Nina Khera^1,2Ravikiran M Raju^2,3,4*Stuart A. Lipton^5,6*

• ¹Harvard College, Cambridge, United States
• ²Massachusetts Institute of Technology The Picower Institute for Learning and Memory, Cambridge, United States
• ³Boston Children's Hospital Research Administration, Boston, United States
• ⁴Broad Institute, Cambridge, United States
• ⁵The Scripps Research Institute, San Diego, United States
• ⁶University of California San Diego, La Jolla, United States

It is estimated that 5-40% of patients with pathological features of Alzheimer's disease (AD) maintain normal cognitive health throughout their lifetimes, a phenomenon known as cognitive resilience. Studies have identified many factors that contribute to a patient's capacity for resilience, with those that modulate gene expression being the most dynamic, adaptable, and potentially addressable as targets for future drug development.
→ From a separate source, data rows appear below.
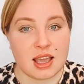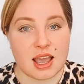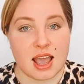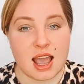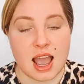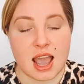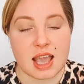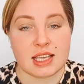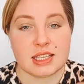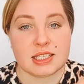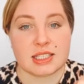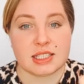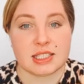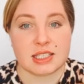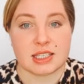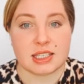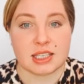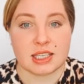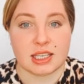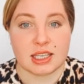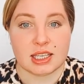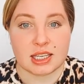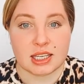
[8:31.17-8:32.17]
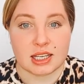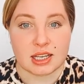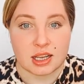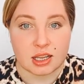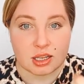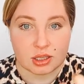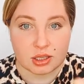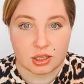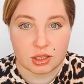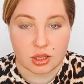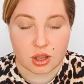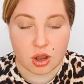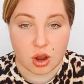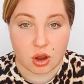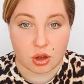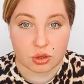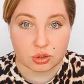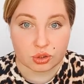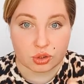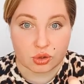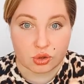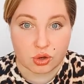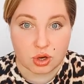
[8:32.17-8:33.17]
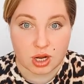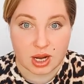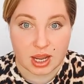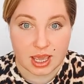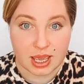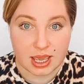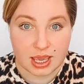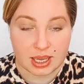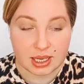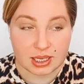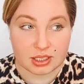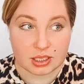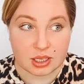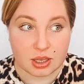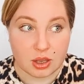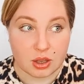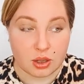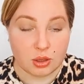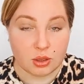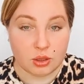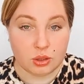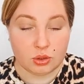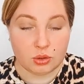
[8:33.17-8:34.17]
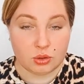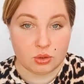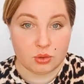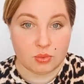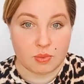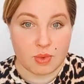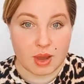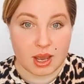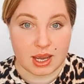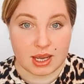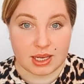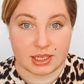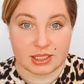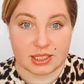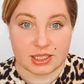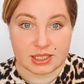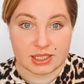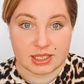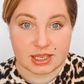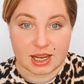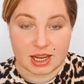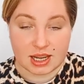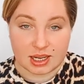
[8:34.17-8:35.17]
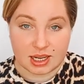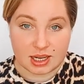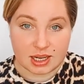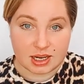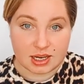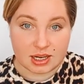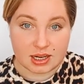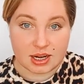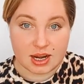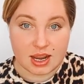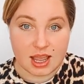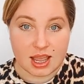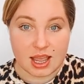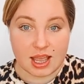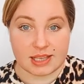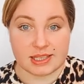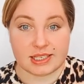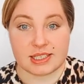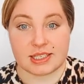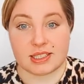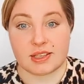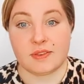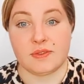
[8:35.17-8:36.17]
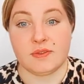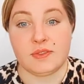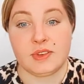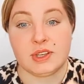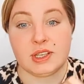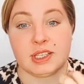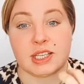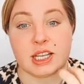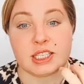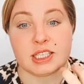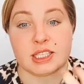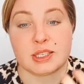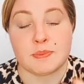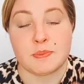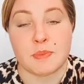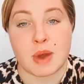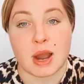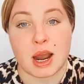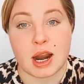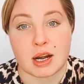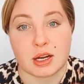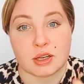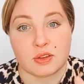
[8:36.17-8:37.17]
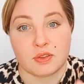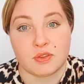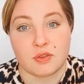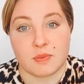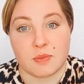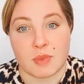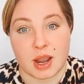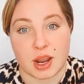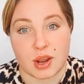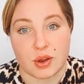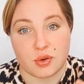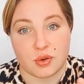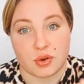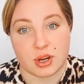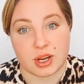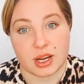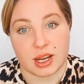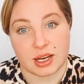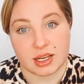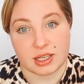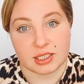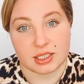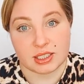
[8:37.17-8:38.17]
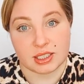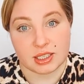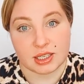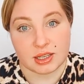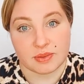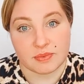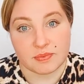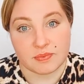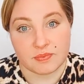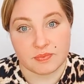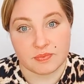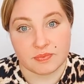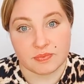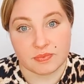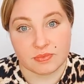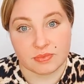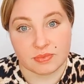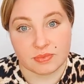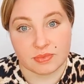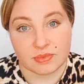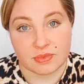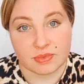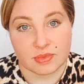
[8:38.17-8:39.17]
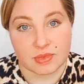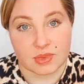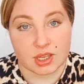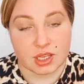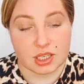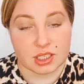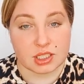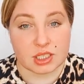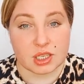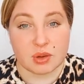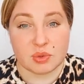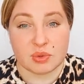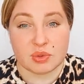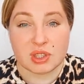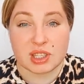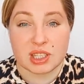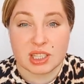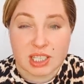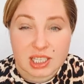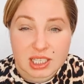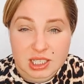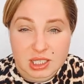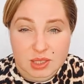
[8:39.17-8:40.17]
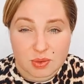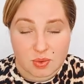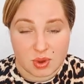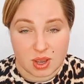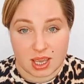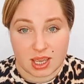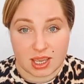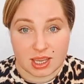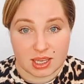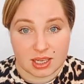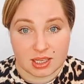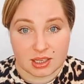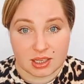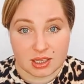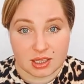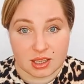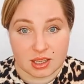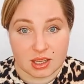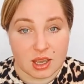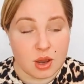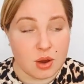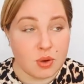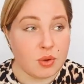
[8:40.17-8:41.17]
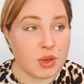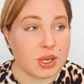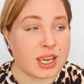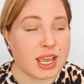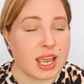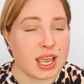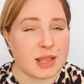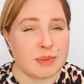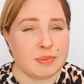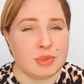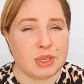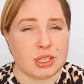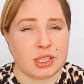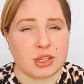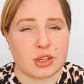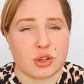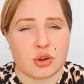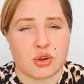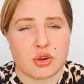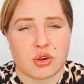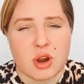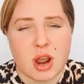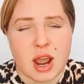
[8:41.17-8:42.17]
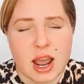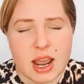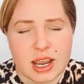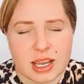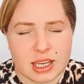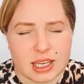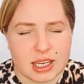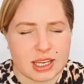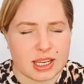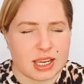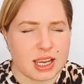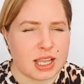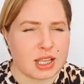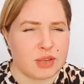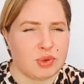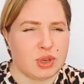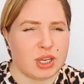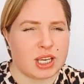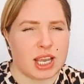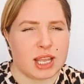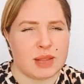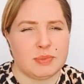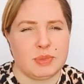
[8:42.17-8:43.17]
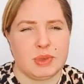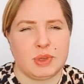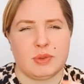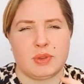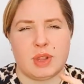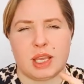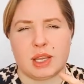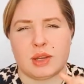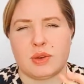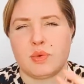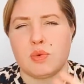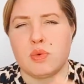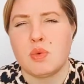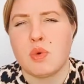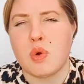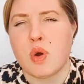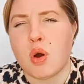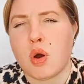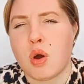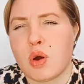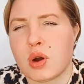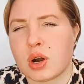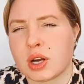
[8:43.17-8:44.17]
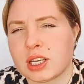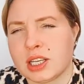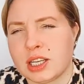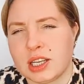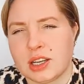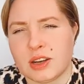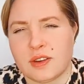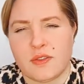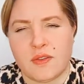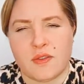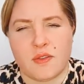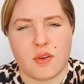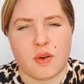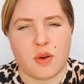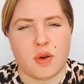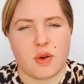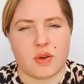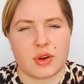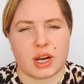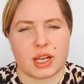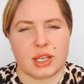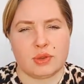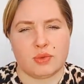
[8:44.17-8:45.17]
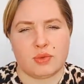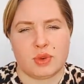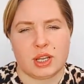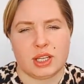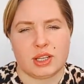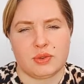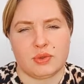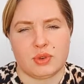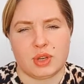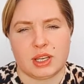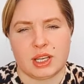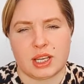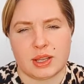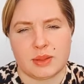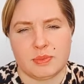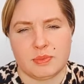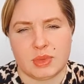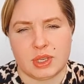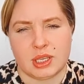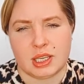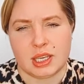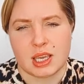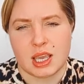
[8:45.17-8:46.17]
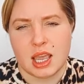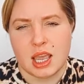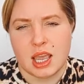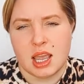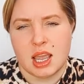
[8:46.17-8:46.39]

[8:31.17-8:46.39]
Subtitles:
I still don't relate to my desire as something that's part of my reality. So this way we can be trying and we can be like working for, and when we can be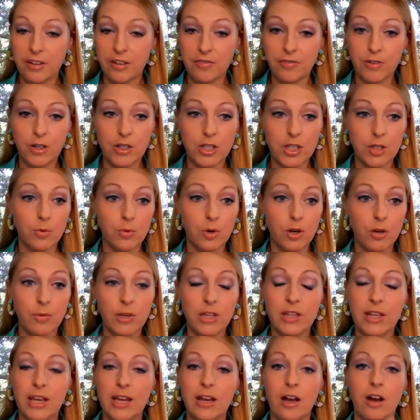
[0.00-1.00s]
to that first
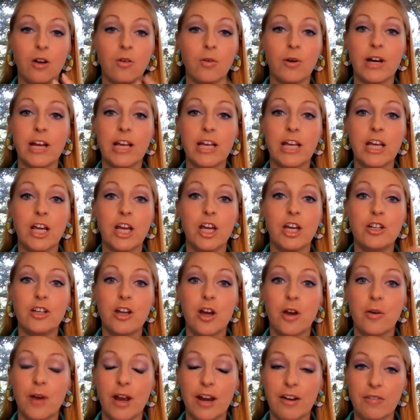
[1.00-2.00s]
appointment, they already
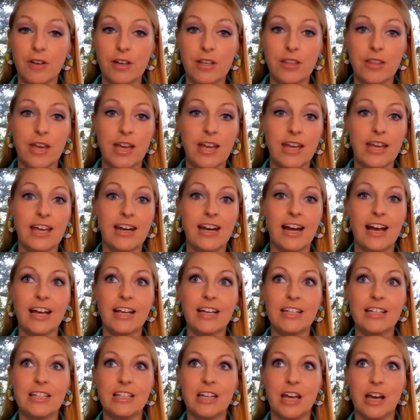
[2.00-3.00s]
know everything, and I
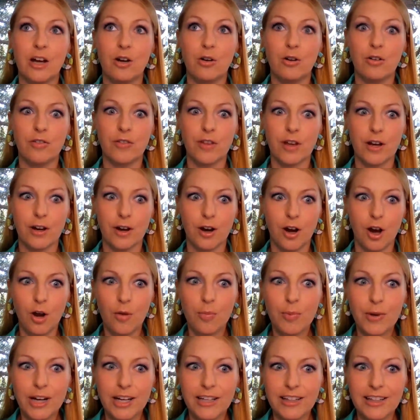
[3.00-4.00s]
can tell if they're
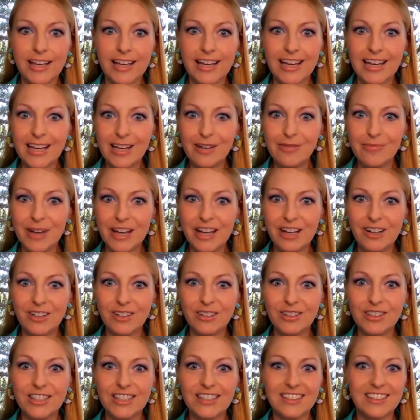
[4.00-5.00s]
opening the
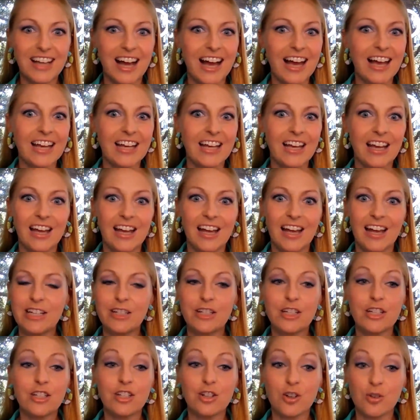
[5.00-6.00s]
emails, like,
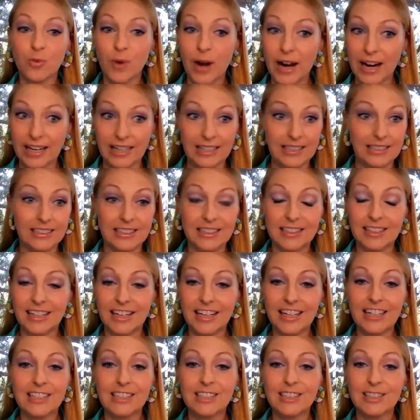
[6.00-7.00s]
it's just great.
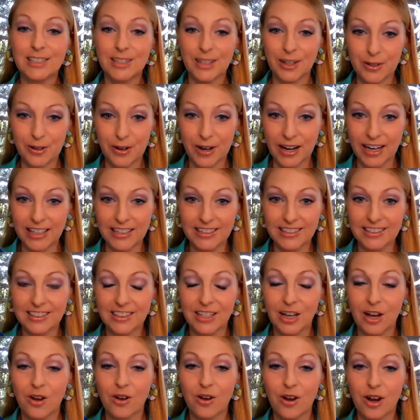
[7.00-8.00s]
It is so great.
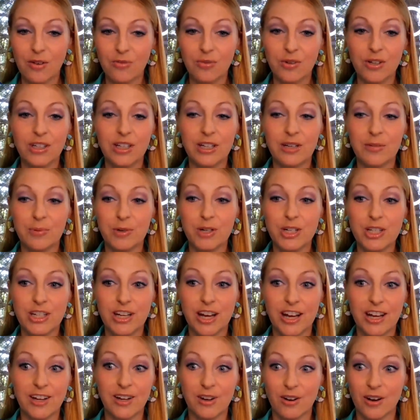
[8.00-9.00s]
So I really
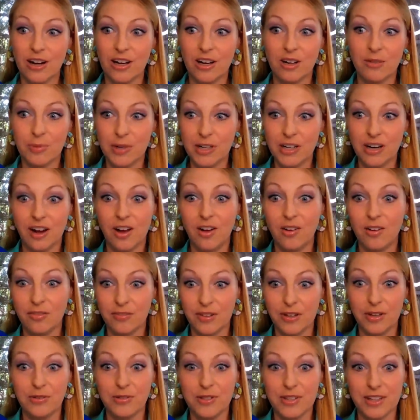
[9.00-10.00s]
appreciate your help in all of
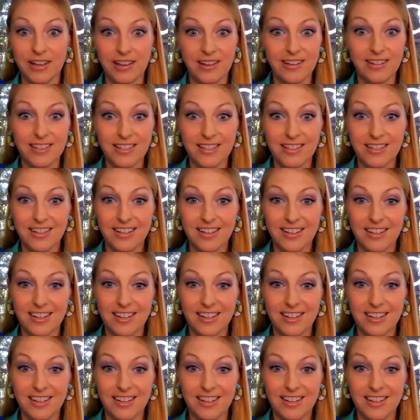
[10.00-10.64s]
those things.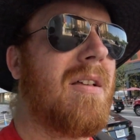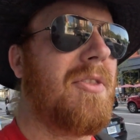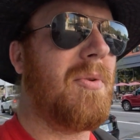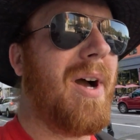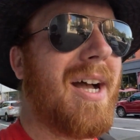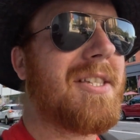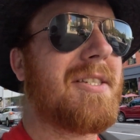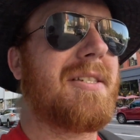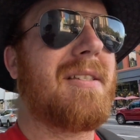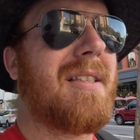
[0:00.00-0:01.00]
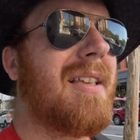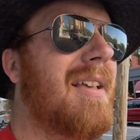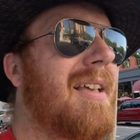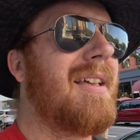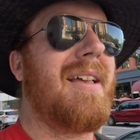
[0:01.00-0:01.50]
the West,
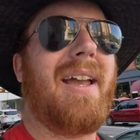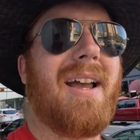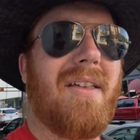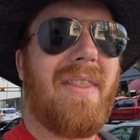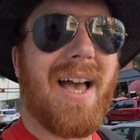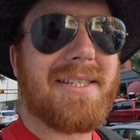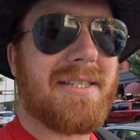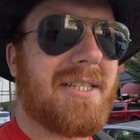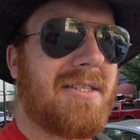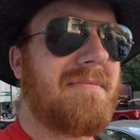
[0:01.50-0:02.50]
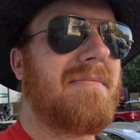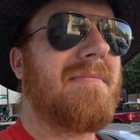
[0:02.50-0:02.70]
and that's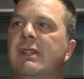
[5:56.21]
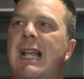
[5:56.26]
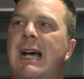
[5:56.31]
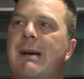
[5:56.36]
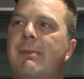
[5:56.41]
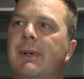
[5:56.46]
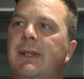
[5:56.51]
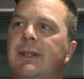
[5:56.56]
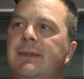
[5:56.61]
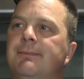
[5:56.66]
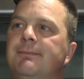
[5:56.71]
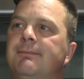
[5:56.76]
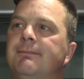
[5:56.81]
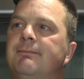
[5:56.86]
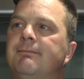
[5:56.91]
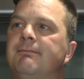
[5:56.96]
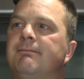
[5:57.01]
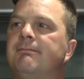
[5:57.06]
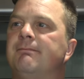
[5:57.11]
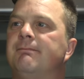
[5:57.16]

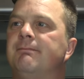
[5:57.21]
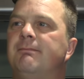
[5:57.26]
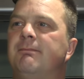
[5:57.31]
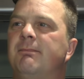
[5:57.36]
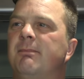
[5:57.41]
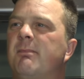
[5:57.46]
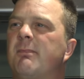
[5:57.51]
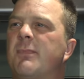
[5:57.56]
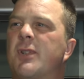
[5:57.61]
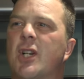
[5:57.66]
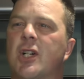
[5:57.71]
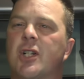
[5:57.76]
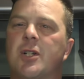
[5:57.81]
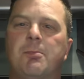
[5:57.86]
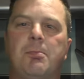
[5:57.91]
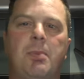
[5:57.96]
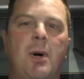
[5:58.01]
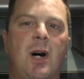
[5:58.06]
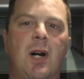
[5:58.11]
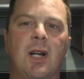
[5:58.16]
lemon, touch
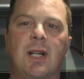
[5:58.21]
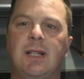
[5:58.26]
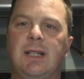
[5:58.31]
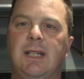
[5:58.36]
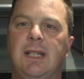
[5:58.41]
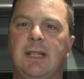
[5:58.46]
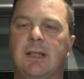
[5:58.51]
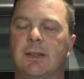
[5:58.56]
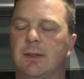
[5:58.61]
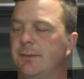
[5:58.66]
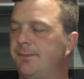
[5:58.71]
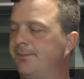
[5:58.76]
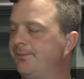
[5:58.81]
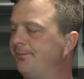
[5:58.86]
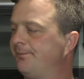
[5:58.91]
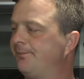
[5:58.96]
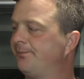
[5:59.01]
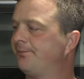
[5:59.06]
of pine needle,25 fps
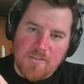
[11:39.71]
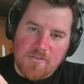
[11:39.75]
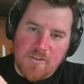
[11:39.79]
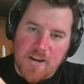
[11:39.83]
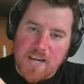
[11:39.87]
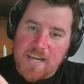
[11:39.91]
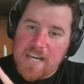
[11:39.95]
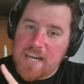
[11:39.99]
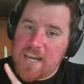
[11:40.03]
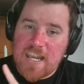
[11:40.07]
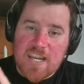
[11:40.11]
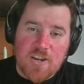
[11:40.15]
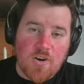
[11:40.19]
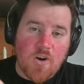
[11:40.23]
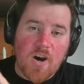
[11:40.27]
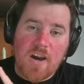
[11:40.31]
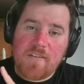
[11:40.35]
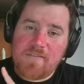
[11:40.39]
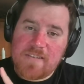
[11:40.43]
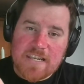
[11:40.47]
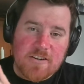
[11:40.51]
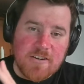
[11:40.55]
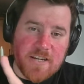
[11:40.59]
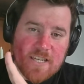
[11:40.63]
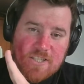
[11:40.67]
right, and I know I've
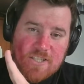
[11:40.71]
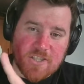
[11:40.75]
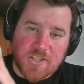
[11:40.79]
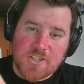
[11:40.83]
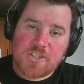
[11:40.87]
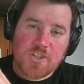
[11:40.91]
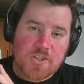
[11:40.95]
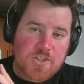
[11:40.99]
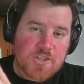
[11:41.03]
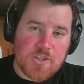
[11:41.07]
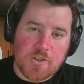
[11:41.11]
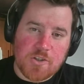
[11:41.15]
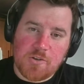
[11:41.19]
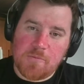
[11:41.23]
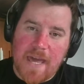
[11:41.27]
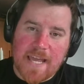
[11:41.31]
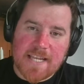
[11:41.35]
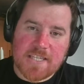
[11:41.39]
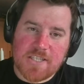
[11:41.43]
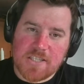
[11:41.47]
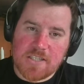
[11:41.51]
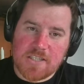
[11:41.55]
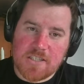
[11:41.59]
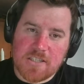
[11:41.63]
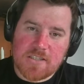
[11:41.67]
literally just done 2
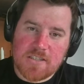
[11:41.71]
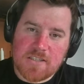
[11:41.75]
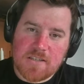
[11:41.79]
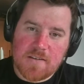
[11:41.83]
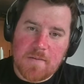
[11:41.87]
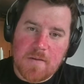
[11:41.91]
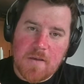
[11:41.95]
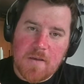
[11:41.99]
matches,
In patients cognitively resilient to AD and AD-related dementias (ADRD), transcriptional changes within specific cell types serve to preserve the processes most critical to cognitive function within each cell, exerting protective effects on other cell types as well via non-cell autonomous effects. Key themes in preserved cognitive function include maintenance of synaptic stability and function, dampening neuronal hyperexcitability, reducing misfolded protein accumulation, increasing myelination, and countering neuroinflammation. With future research on the most upstream and impactful transcriptional drivers, there lies immense potential for both therapeutics to address AD and a greater fundamental understanding of AD and the brain.